Le CAPFE, créé en 1992, serait aboli. Il a pour mission d’agréer les programmes de formation à
l'enseignement; de recommander au ministre les programmes qui permettent
l'obtention du brevet d’enseignement; de donner son avis sur les compétences
attendues des enseignants et enseignantes. Composé de personnes expertes qui
œuvrent bénévolement, il réalise ses travaux avec rigueur et compétence. Jusqu’en 2021, les
ministres de l’Éducation avaient tous et toutes respecté l’autonomie des
processus d’agrément du CAPFE.
Alors pourquoi cette volonté de confier les mandats du CSÉ et
du CAPFE à l’INEÉ?
L’éducation est un phénomène complexe, c’est-à-dire
caractérisé par le multiple et l’incertain. Ceux et celles qui prétendent
détenir LA recette pour assurer la réussite scolaire, qui cherchent à l’imposer
via des formations qualifiantes écourtées et orientées vers leur seule «vision
du monde», qui souhaitent monopoliser les activités de formation continue des
enseignants et enseignantes et les orienter en fonction de cette seule «vision
du monde», sont dans l’erreur. La juste voie est la prise en compte de
plusieurs voix, et de considérer les contextes associés à l’activité éducative.
Les enseignants et enseignantes expérimentés, capables d’un retour réflexif sur
leurs pratiques, peuvent témoigner de la complexité de la tâche et de la
pertinence de recourir à des stratégies diverses et contrastées pour assurer la
réussite scolaire et renforcer la motivation des élèves. D’autres facteurs que
ceux liés exclusivement à l’effet-enseignant sont déterminants pour la réussite
scolaire.
Les promoteurs de l’INEÉ, un petit groupe de personnes, ont
eu l’occasion de présenter leur argumentaire dans des rapports publics ou
confidentiels (mais disponibles grâce à la loi d’accès à l’information), dans
des lettres ouvertes ou sur les réseaux sociaux. Leur conception de ce qu’est
la science est réductrice à une épistémologie néopositiviste, certes pertinente
dans l’espace scientifique, mais non exclusive pour définir ce qu’est la
science. Le néopositivisme se caractérise notamment par un intérêt marqué pour
l’analyse technique des problèmes. Leur conception de ce qu’est l’excellence
est inféodée à la pensée managériale de la Nouvelle gestion publique (NGP),
inspirée de la gestion des affaires, dont une des dimensions est la Gestion
axée sur les résultats (GAR).
Je ne suis pas contre la science ou l’excellence, au contraire.

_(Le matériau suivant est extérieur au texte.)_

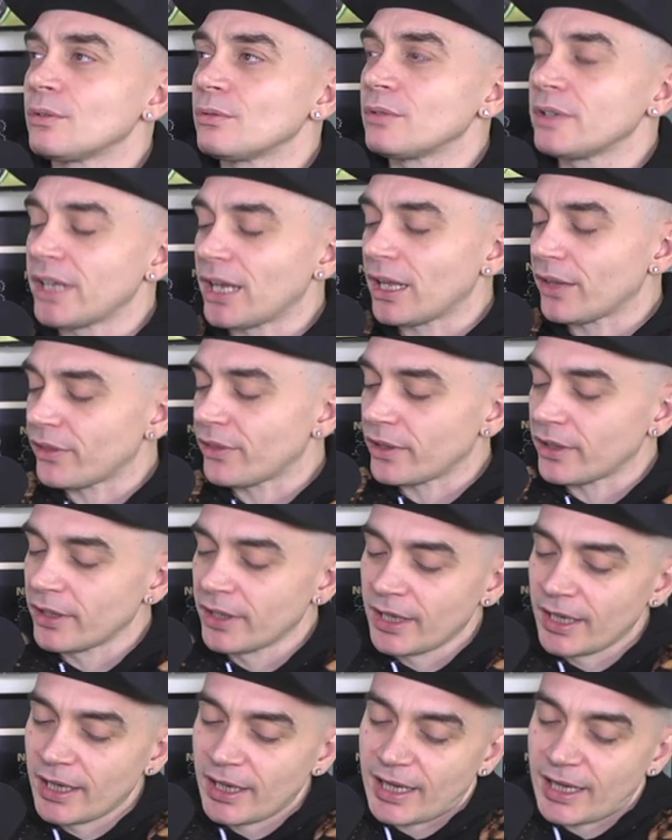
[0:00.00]
and all the other
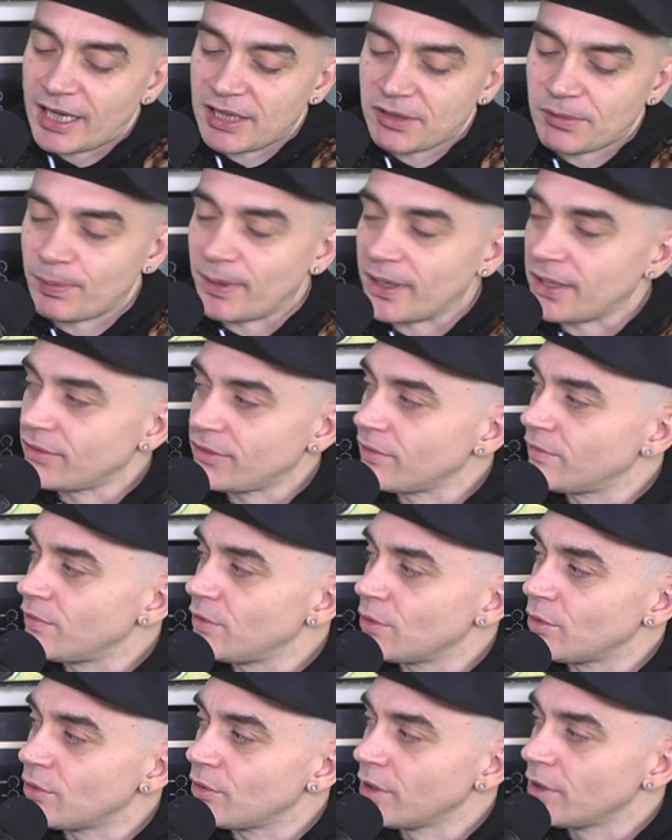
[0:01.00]
aspects
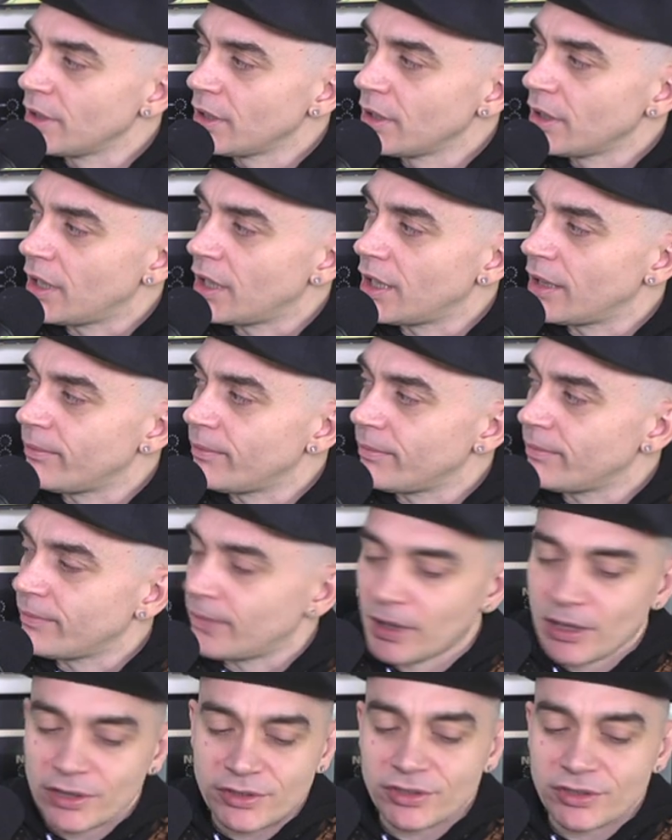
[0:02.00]
of your um,
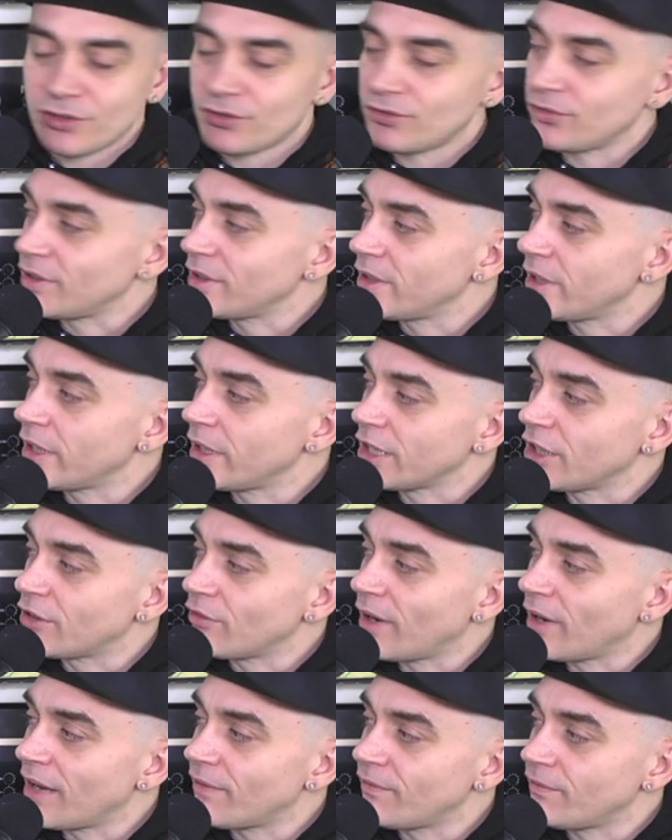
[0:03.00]
artistry in
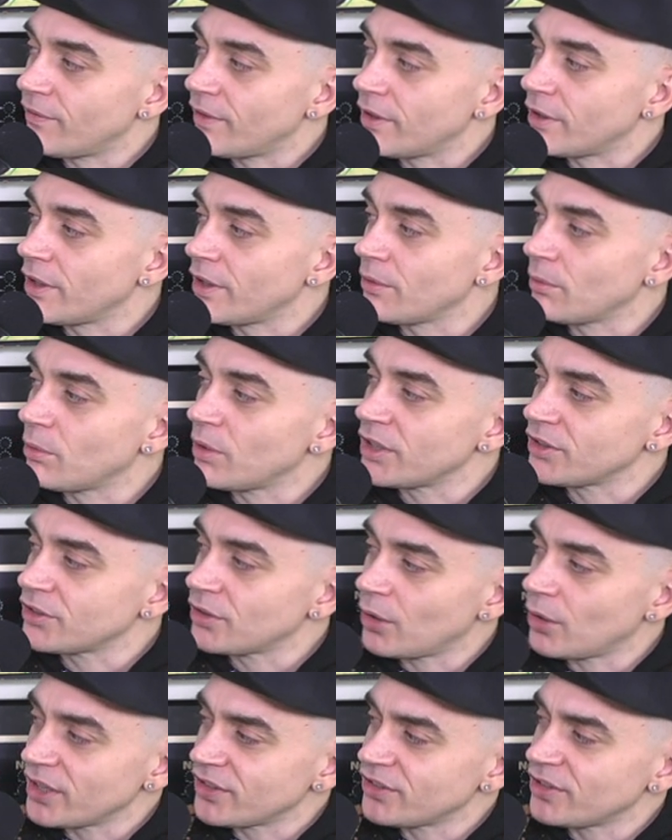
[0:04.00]
graff and otherwise
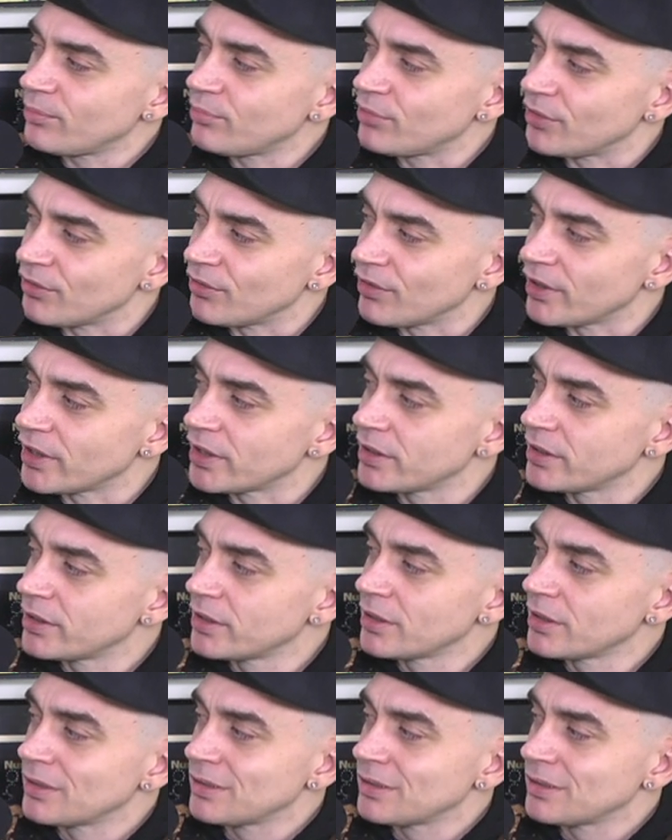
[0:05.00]
quite separate, right?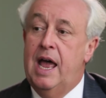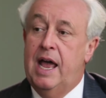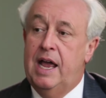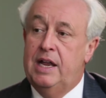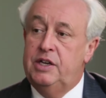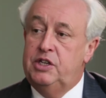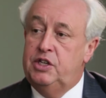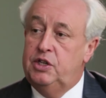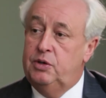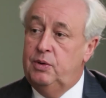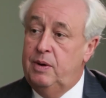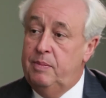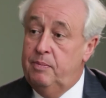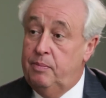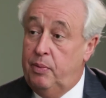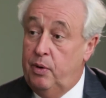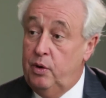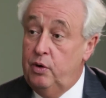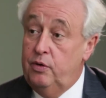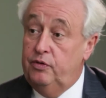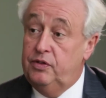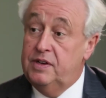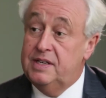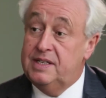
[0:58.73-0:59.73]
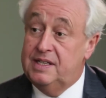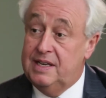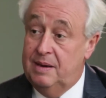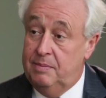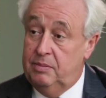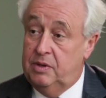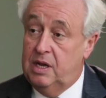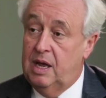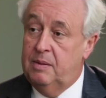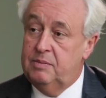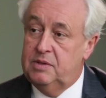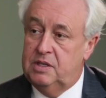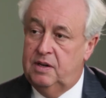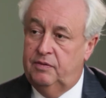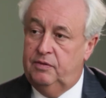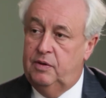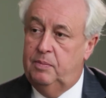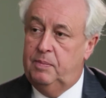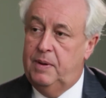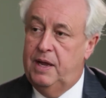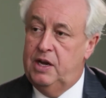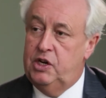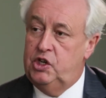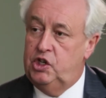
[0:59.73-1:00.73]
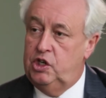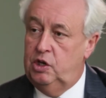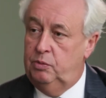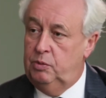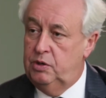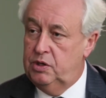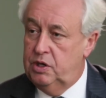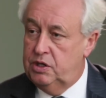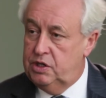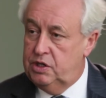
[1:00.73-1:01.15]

and to improve the symptoms of the patient withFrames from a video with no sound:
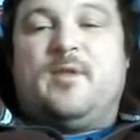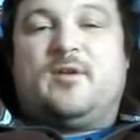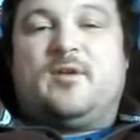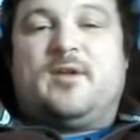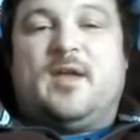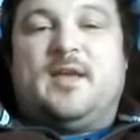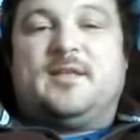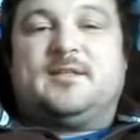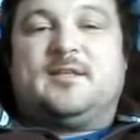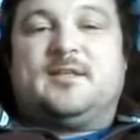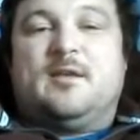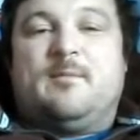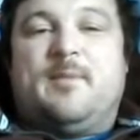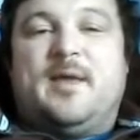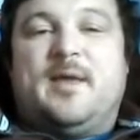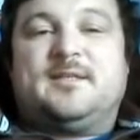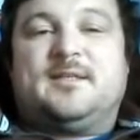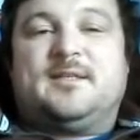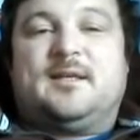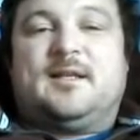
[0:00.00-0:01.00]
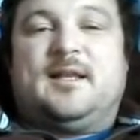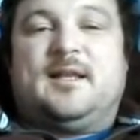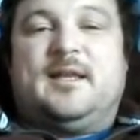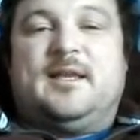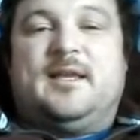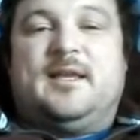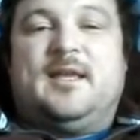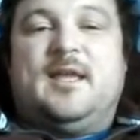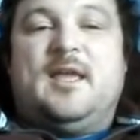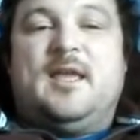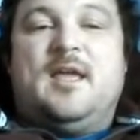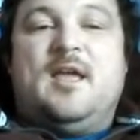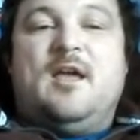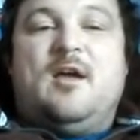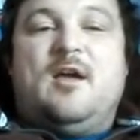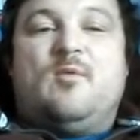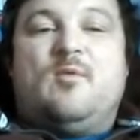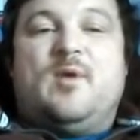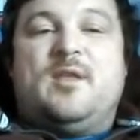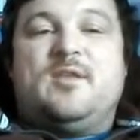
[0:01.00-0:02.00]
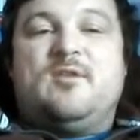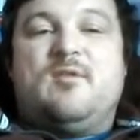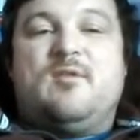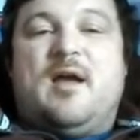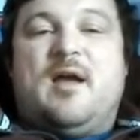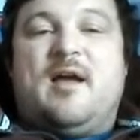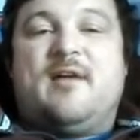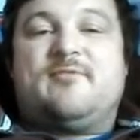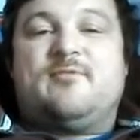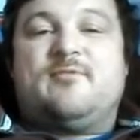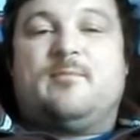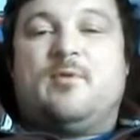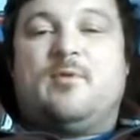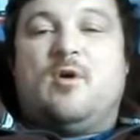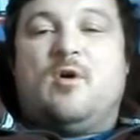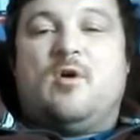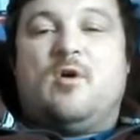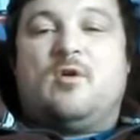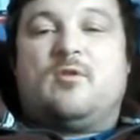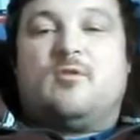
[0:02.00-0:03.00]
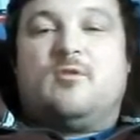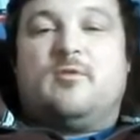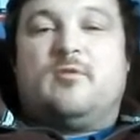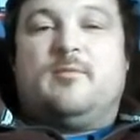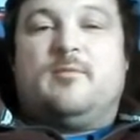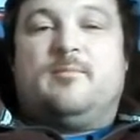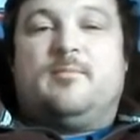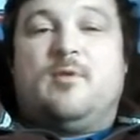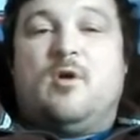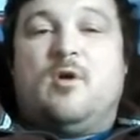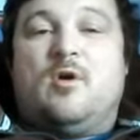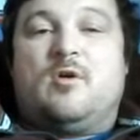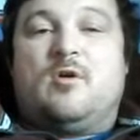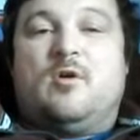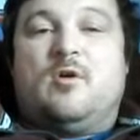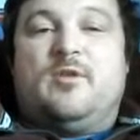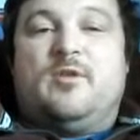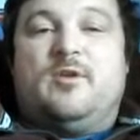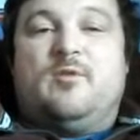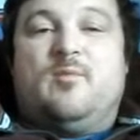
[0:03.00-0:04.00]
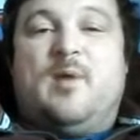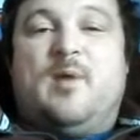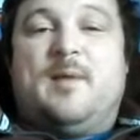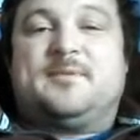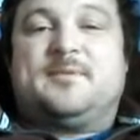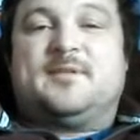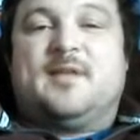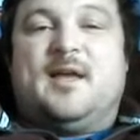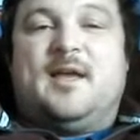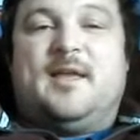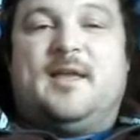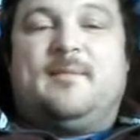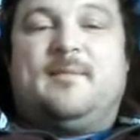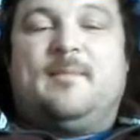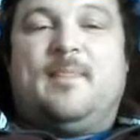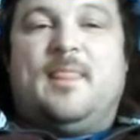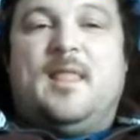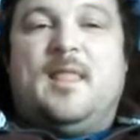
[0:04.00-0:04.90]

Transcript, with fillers: Okay, so basically, when you have a blog or a blog on your website,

Je suis par ailleurs contre une définition réductrice de ces concepts alors que
néopositivisme et GAR sont érigés en dogmes, bien que de nombreuses études
mettent en évidence les effets pervers d’une analyse essentiellement
positiviste des phénomènes, ou les effets pervers de la GAR alors qu’il est
possible de moduler les résultats en fonction des cibles (et vice-versa). Ce
n’est pas de données probantes dont il faudrait parler, mais de données
éclairantes, pertinentes à la prise de décision et à l’adoption de stratégies
concourant à la réussite et au mieux-être des élèves. On ne peut se contenter
des seules données mesurables et quantifiables, décontextualisées.
Les avis du CSÉ et du CAPFE sont éclairants. Le fait que le ministre disqualifie le constat de l’école à trois vitesses en argumentant qu’il est fondé sur un biais idéologique (ou conceptuel) n’augure rien de bon pour les travaux de l’INEÉ. N’est probant que ce que le ministre juge probant? Est idéologique tout le reste? Et pourquoi, finalement, détruire des instances démocratiques et efficaces comme le CSÉ et le CAPFE?